> [Records for the task]:
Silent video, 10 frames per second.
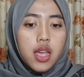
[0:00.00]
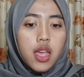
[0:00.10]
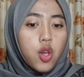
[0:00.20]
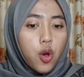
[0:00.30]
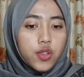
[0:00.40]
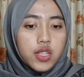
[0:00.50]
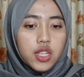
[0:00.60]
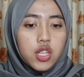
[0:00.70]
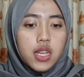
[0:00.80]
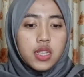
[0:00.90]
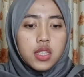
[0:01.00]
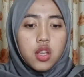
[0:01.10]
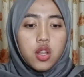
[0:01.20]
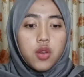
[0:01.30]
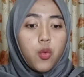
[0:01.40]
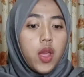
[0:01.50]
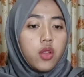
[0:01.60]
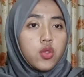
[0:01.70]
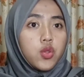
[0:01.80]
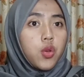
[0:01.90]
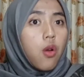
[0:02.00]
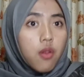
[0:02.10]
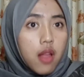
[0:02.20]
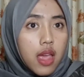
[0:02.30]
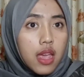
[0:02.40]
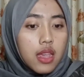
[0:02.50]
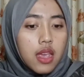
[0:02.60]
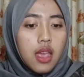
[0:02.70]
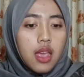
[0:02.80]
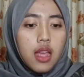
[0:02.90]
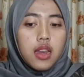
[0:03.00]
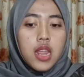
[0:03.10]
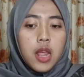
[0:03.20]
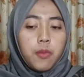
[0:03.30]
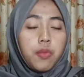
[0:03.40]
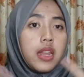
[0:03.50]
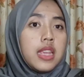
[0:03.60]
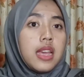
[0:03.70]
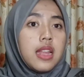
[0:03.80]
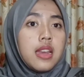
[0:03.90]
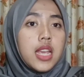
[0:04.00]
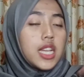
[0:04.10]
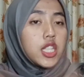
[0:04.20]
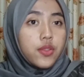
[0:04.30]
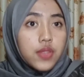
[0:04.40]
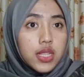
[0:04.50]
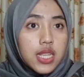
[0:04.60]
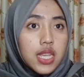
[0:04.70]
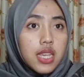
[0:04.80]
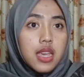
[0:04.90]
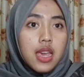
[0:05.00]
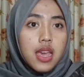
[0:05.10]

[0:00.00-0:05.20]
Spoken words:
egos such as when to correct and then planning an activity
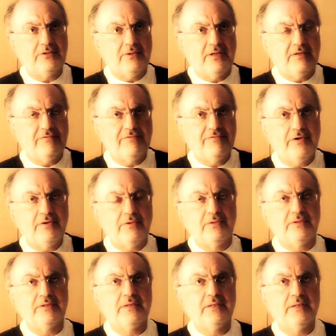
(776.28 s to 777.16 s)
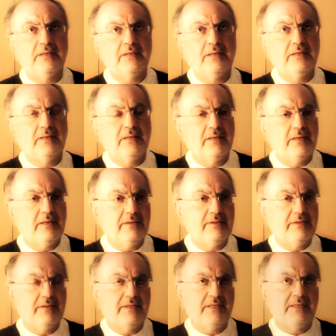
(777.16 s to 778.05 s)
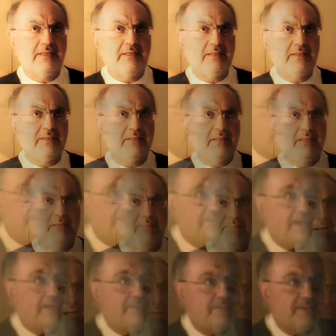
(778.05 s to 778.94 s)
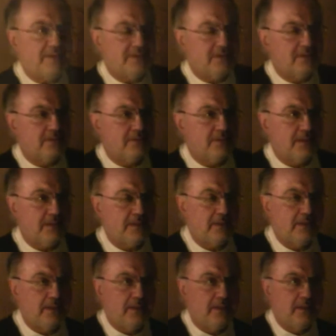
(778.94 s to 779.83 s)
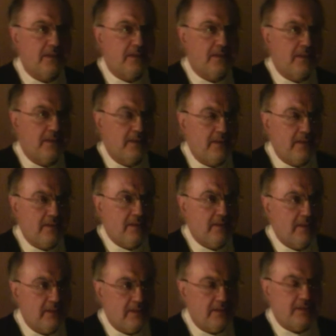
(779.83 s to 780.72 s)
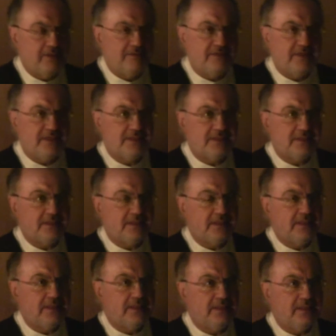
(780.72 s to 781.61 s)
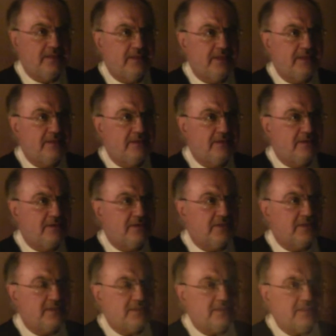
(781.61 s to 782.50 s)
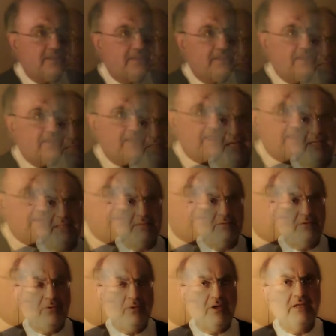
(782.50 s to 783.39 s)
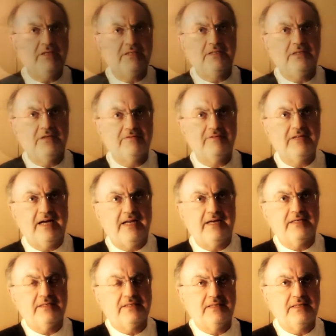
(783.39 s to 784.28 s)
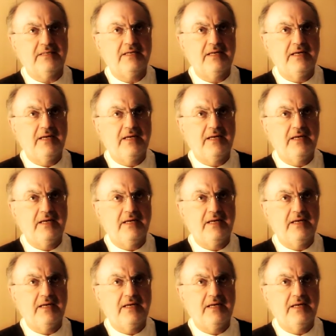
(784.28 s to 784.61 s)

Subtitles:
unfold on the map, as it were, of history, then you can see that quality of character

> [Task to carry out]: Return the full listing above verbatim, please, but without its images.

> [Your response]:
Silent video, 10 frames per second.
[0:00.00]
[0:00.10]
[0:00.20]
[0:00.30]
[0:00.40]
[0:00.50]
[0:00.60]
[0:00.70]
[0:00.80]
[0:00.90]
[0:01.00]
[0:01.10]
[0:01.20]
[0:01.30]
[0:01.40]
[0:01.50]
[0:01.60]
[0:01.70]
[0:01.80]
[0:01.90]
[0:02.00]
[0:02.10]
[0:02.20]
[0:02.30]
[0:02.40]
[0:02.50]
[0:02.60]
[0:02.70]
[0:02.80]
[0:02.90]
[0:03.00]
[0:03.10]
[0:03.20]
[0:03.30]
[0:03.40]
[0:03.50]
[0:03.60]
[0:03.70]
[0:03.80]
[0:03.90]
[0:04.00]
[0:04.10]
[0:04.20]
[0:04.30]
[0:04.40]
[0:04.50]
[0:04.60]
[0:04.70]
[0:04.80]
[0:04.90]
[0:05.00]
[0:05.10]

[0:00.00-0:05.20]
Spoken words:
egos such as when to correct and then planning an activity
(776.28 s to 777.16 s)
(777.16 s to 778.05 s)
(778.05 s to 778.94 s)
(778.94 s to 779.83 s)
(779.83 s to 780.72 s)
(780.72 s to 781.61 s)
(781.61 s to 782.50 s)
(782.50 s to 783.39 s)
(783.39 s to 784.28 s)
(784.28 s to 784.61 s)

Subtitles:
unfold on the map, as it were, of history, then you can see that quality of character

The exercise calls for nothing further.